> _Exercise details_: A faithful copy without images is required: write out all the records exactly.

> _Entries supplied_:
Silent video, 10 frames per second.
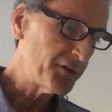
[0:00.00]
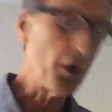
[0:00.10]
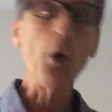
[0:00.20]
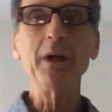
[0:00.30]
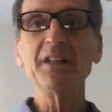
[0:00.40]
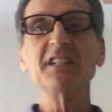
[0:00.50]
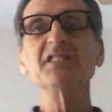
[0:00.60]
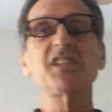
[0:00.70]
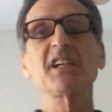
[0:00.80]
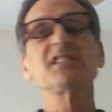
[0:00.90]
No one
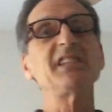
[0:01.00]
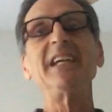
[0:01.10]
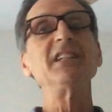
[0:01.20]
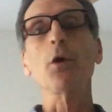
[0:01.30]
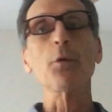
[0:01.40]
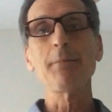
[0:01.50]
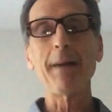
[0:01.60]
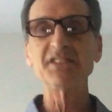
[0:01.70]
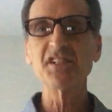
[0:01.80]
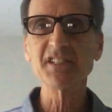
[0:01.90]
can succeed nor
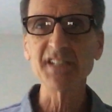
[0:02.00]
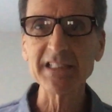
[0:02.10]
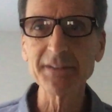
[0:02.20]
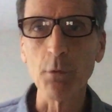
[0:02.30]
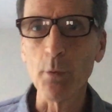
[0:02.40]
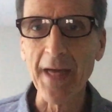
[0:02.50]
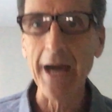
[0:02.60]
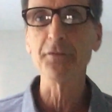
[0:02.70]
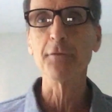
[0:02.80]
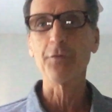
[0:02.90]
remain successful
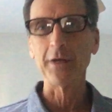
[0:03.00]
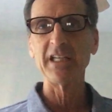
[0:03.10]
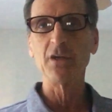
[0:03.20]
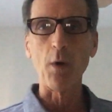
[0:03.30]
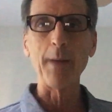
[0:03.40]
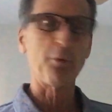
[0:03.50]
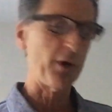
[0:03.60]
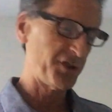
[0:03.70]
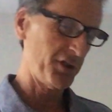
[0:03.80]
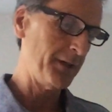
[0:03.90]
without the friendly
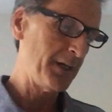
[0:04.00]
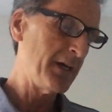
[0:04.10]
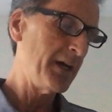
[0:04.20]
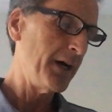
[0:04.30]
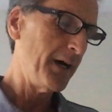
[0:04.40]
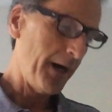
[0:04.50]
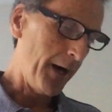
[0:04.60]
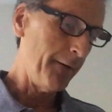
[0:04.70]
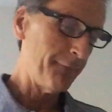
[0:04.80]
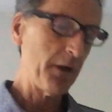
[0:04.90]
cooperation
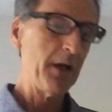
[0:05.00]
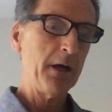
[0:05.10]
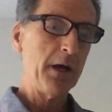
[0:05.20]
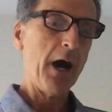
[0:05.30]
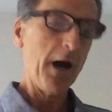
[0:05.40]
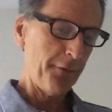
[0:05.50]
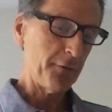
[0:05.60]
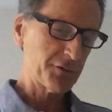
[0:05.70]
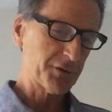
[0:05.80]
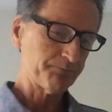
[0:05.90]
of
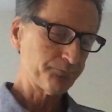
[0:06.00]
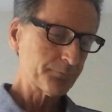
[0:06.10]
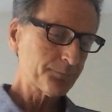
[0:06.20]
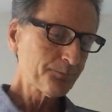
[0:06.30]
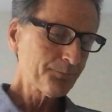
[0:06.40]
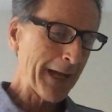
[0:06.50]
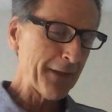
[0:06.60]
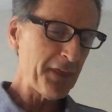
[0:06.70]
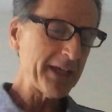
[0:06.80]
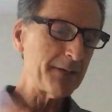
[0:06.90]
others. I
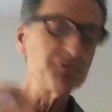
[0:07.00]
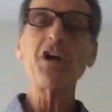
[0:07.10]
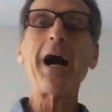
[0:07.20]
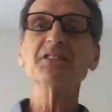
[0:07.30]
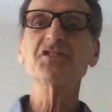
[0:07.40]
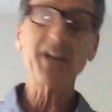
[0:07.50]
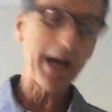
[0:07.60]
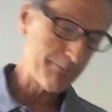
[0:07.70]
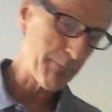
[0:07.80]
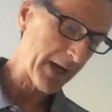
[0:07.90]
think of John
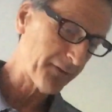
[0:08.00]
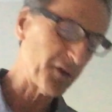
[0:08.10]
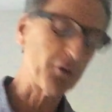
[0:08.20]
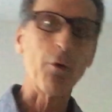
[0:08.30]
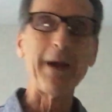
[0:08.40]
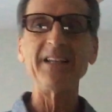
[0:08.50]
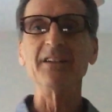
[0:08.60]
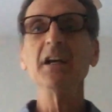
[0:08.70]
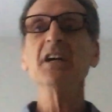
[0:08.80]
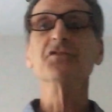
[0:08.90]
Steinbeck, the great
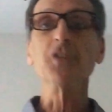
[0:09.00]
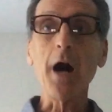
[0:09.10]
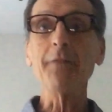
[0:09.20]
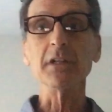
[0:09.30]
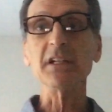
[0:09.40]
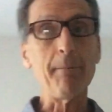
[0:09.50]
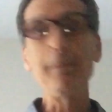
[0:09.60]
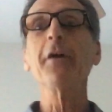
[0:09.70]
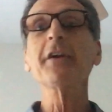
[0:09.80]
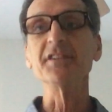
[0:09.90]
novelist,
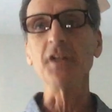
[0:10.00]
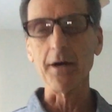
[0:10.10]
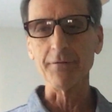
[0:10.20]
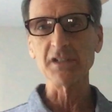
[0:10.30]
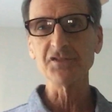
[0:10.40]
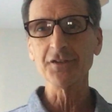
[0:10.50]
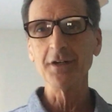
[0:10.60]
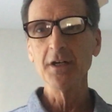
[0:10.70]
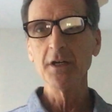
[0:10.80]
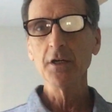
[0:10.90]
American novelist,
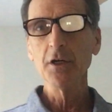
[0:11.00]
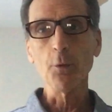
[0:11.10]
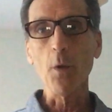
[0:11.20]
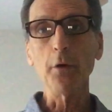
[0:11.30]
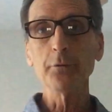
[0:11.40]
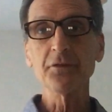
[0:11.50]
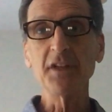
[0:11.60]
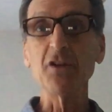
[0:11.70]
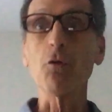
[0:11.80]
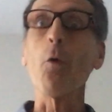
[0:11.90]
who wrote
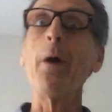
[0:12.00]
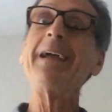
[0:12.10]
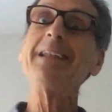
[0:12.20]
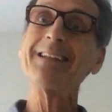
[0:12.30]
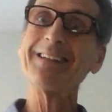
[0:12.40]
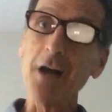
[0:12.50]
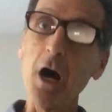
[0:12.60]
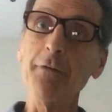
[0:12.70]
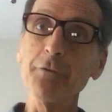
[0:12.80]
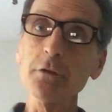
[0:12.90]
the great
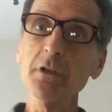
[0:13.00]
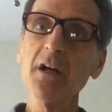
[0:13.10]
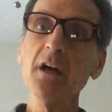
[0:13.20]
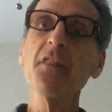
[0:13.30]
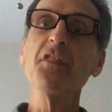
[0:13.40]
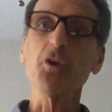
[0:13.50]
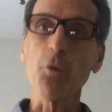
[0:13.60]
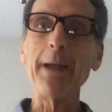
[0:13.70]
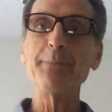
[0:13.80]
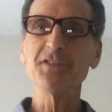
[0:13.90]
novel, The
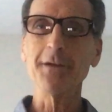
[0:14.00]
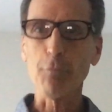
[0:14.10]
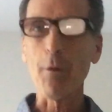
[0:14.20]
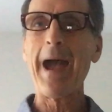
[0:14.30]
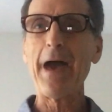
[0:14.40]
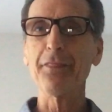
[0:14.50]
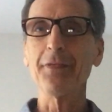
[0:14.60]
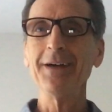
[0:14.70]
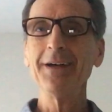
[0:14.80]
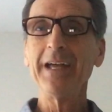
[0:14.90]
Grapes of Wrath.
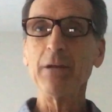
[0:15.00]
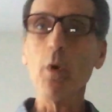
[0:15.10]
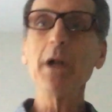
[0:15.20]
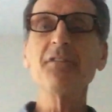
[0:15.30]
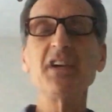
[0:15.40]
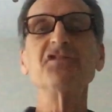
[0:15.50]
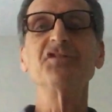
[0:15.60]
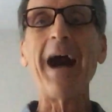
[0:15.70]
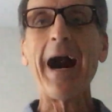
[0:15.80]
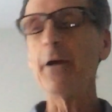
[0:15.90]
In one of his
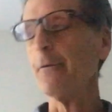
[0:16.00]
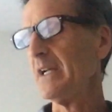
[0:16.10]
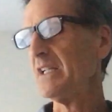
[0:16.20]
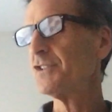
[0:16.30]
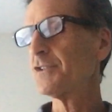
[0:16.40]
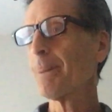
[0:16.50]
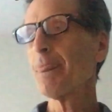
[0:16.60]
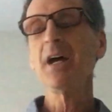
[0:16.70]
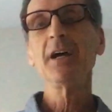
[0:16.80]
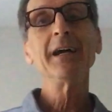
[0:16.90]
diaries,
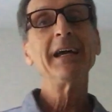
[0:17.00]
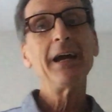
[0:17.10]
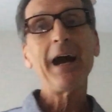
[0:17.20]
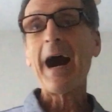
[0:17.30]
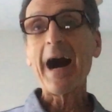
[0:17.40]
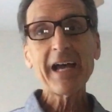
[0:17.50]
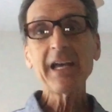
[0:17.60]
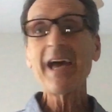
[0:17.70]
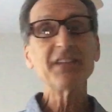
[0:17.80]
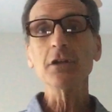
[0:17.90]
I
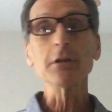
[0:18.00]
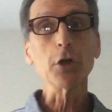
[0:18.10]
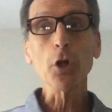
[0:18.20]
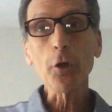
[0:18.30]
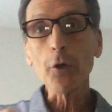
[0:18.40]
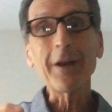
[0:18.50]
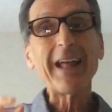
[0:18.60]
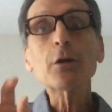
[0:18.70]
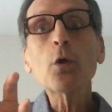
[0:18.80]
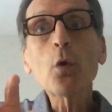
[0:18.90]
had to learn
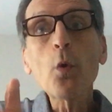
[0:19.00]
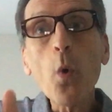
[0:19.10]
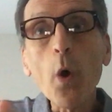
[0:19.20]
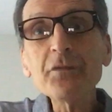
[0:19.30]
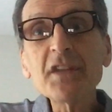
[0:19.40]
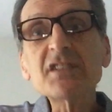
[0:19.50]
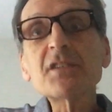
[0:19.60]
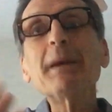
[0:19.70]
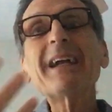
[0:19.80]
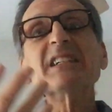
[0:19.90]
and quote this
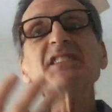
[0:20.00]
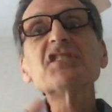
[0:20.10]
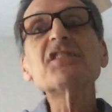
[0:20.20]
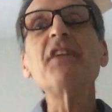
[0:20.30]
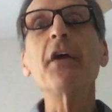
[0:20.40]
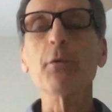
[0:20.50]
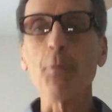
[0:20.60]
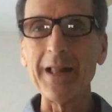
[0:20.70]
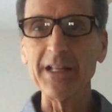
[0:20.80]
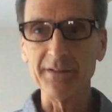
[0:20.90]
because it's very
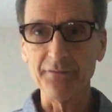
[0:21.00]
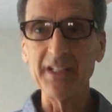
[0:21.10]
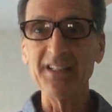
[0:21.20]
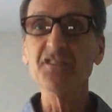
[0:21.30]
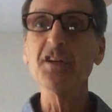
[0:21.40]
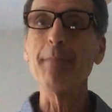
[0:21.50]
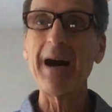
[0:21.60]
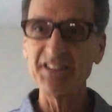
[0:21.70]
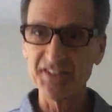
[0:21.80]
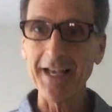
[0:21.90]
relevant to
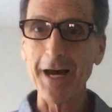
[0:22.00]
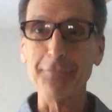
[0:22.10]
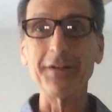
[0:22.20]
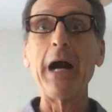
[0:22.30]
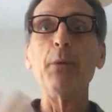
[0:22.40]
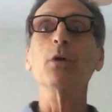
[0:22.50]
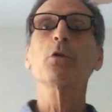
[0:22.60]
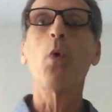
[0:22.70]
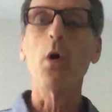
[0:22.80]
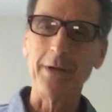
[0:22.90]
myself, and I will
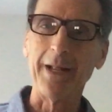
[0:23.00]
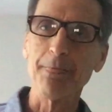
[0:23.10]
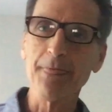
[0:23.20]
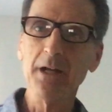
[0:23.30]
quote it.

> _Result below_:
Silent video, 10 frames per second.
[0:00.00]
[0:00.10]
[0:00.20]
[0:00.30]
[0:00.40]
[0:00.50]
[0:00.60]
[0:00.70]
[0:00.80]
[0:00.90]
No one
[0:01.00]
[0:01.10]
[0:01.20]
[0:01.30]
[0:01.40]
[0:01.50]
[0:01.60]
[0:01.70]
[0:01.80]
[0:01.90]
can succeed nor
[0:02.00]
[0:02.10]
[0:02.20]
[0:02.30]
[0:02.40]
[0:02.50]
[0:02.60]
[0:02.70]
[0:02.80]
[0:02.90]
remain successful
[0:03.00]
[0:03.10]
[0:03.20]
[0:03.30]
[0:03.40]
[0:03.50]
[0:03.60]
[0:03.70]
[0:03.80]
[0:03.90]
without the friendly
[0:04.00]
[0:04.10]
[0:04.20]
[0:04.30]
[0:04.40]
[0:04.50]
[0:04.60]
[0:04.70]
[0:04.80]
[0:04.90]
cooperation
[0:05.00]
[0:05.10]
[0:05.20]
[0:05.30]
[0:05.40]
[0:05.50]
[0:05.60]
[0:05.70]
[0:05.80]
[0:05.90]
of
[0:06.00]
[0:06.10]
[0:06.20]
[0:06.30]
[0:06.40]
[0:06.50]
[0:06.60]
[0:06.70]
[0:06.80]
[0:06.90]
others. I
[0:07.00]
[0:07.10]
[0:07.20]
[0:07.30]
[0:07.40]
[0:07.50]
[0:07.60]
[0:07.70]
[0:07.80]
[0:07.90]
think of John
[0:08.00]
[0:08.10]
[0:08.20]
[0:08.30]
[0:08.40]
[0:08.50]
[0:08.60]
[0:08.70]
[0:08.80]
[0:08.90]
Steinbeck, the great
[0:09.00]
[0:09.10]
[0:09.20]
[0:09.30]
[0:09.40]
[0:09.50]
[0:09.60]
[0:09.70]
[0:09.80]
[0:09.90]
novelist,
[0:10.00]
[0:10.10]
[0:10.20]
[0:10.30]
[0:10.40]
[0:10.50]
[0:10.60]
[0:10.70]
[0:10.80]
[0:10.90]
American novelist,
[0:11.00]
[0:11.10]
[0:11.20]
[0:11.30]
[0:11.40]
[0:11.50]
[0:11.60]
[0:11.70]
[0:11.80]
[0:11.90]
who wrote
[0:12.00]
[0:12.10]
[0:12.20]
[0:12.30]
[0:12.40]
[0:12.50]
[0:12.60]
[0:12.70]
[0:12.80]
[0:12.90]
the great
[0:13.00]
[0:13.10]
[0:13.20]
[0:13.30]
[0:13.40]
[0:13.50]
[0:13.60]
[0:13.70]
[0:13.80]
[0:13.90]
novel, The
[0:14.00]
[0:14.10]
[0:14.20]
[0:14.30]
[0:14.40]
[0:14.50]
[0:14.60]
[0:14.70]
[0:14.80]
[0:14.90]
Grapes of Wrath.
[0:15.00]
[0:15.10]
[0:15.20]
[0:15.30]
[0:15.40]
[0:15.50]
[0:15.60]
[0:15.70]
[0:15.80]
[0:15.90]
In one of his
[0:16.00]
[0:16.10]
[0:16.20]
[0:16.30]
[0:16.40]
[0:16.50]
[0:16.60]
[0:16.70]
[0:16.80]
[0:16.90]
diaries,
[0:17.00]
[0:17.10]
[0:17.20]
[0:17.30]
[0:17.40]
[0:17.50]
[0:17.60]
[0:17.70]
[0:17.80]
[0:17.90]
I
[0:18.00]
[0:18.10]
[0:18.20]
[0:18.30]
[0:18.40]
[0:18.50]
[0:18.60]
[0:18.70]
[0:18.80]
[0:18.90]
had to learn
[0:19.00]
[0:19.10]
[0:19.20]
[0:19.30]
[0:19.40]
[0:19.50]
[0:19.60]
[0:19.70]
[0:19.80]
[0:19.90]
and quote this
[0:20.00]
[0:20.10]
[0:20.20]
[0:20.30]
[0:20.40]
[0:20.50]
[0:20.60]
[0:20.70]
[0:20.80]
[0:20.90]
because it's very
[0:21.00]
[0:21.10]
[0:21.20]
[0:21.30]
[0:21.40]
[0:21.50]
[0:21.60]
[0:21.70]
[0:21.80]
[0:21.90]
relevant to
[0:22.00]
[0:22.10]
[0:22.20]
[0:22.30]
[0:22.40]
[0:22.50]
[0:22.60]
[0:22.70]
[0:22.80]
[0:22.90]
myself, and I will
[0:23.00]
[0:23.10]
[0:23.20]
[0:23.30]
quote it.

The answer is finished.